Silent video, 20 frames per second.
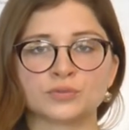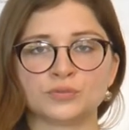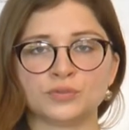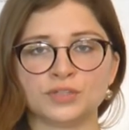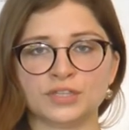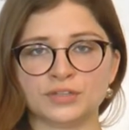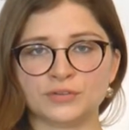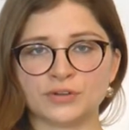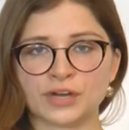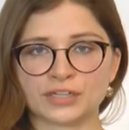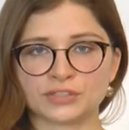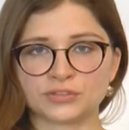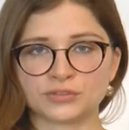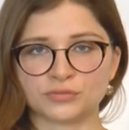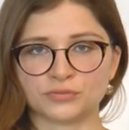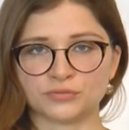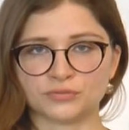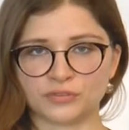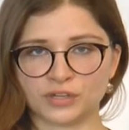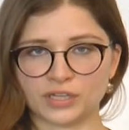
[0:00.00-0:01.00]
the
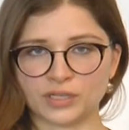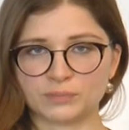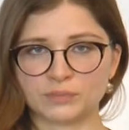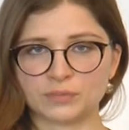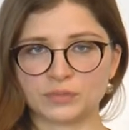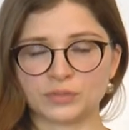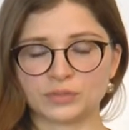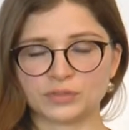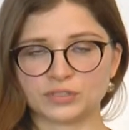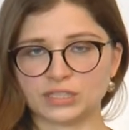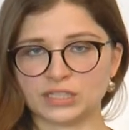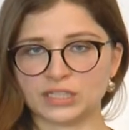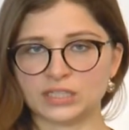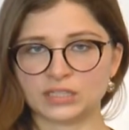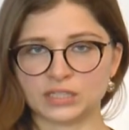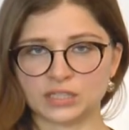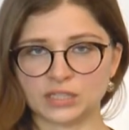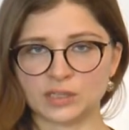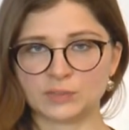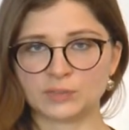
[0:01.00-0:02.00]
reaction frame you see in
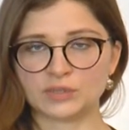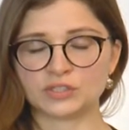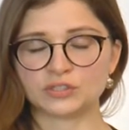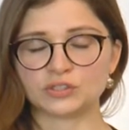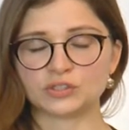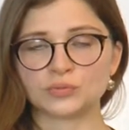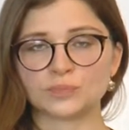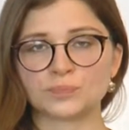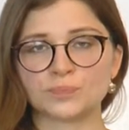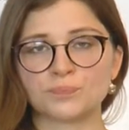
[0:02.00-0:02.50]
the image.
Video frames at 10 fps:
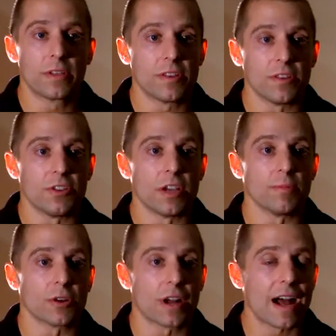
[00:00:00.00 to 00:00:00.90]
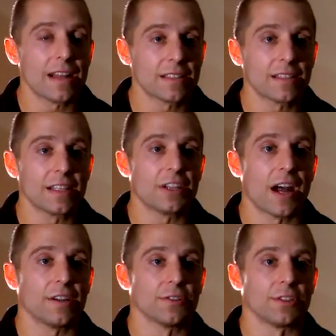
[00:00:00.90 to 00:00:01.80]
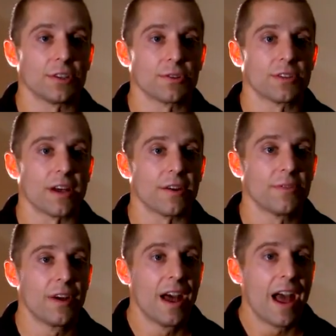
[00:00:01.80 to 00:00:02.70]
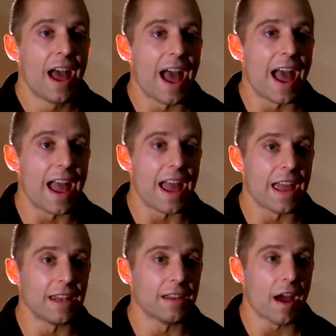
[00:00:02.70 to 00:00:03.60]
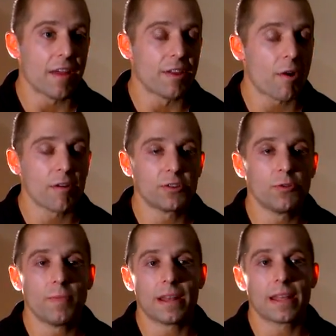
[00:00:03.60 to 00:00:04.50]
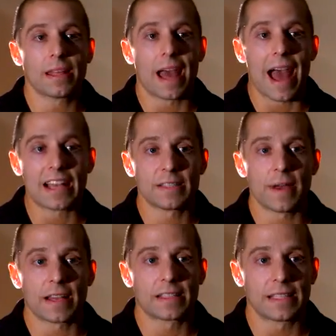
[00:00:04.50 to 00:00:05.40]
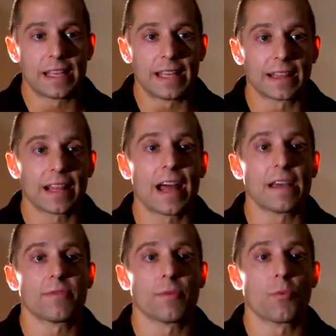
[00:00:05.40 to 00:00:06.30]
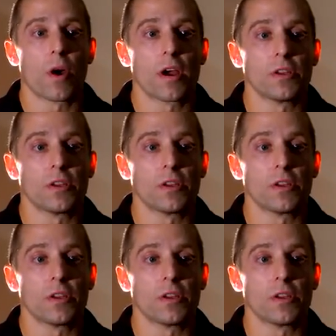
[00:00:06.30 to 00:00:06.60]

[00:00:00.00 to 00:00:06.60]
into the gym, you're constantly challenging yourself. And uh, there aren't too many aspects in life where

· · · · · · ·

> **What you should do**
Write out the lines of the material from the one containing "[00:00:04.50 to 00:00:05.40]" through the last, exactly and only those. Leave every picture out.

> **Output for this exercise**
[00:00:04.50 to 00:00:05.40]
[00:00:05.40 to 00:00:06.30]
[00:00:06.30 to 00:00:06.60]

[00:00:00.00 to 00:00:06.60]
into the gym, you're constantly challenging yourself. And uh, there aren't too many aspects in life where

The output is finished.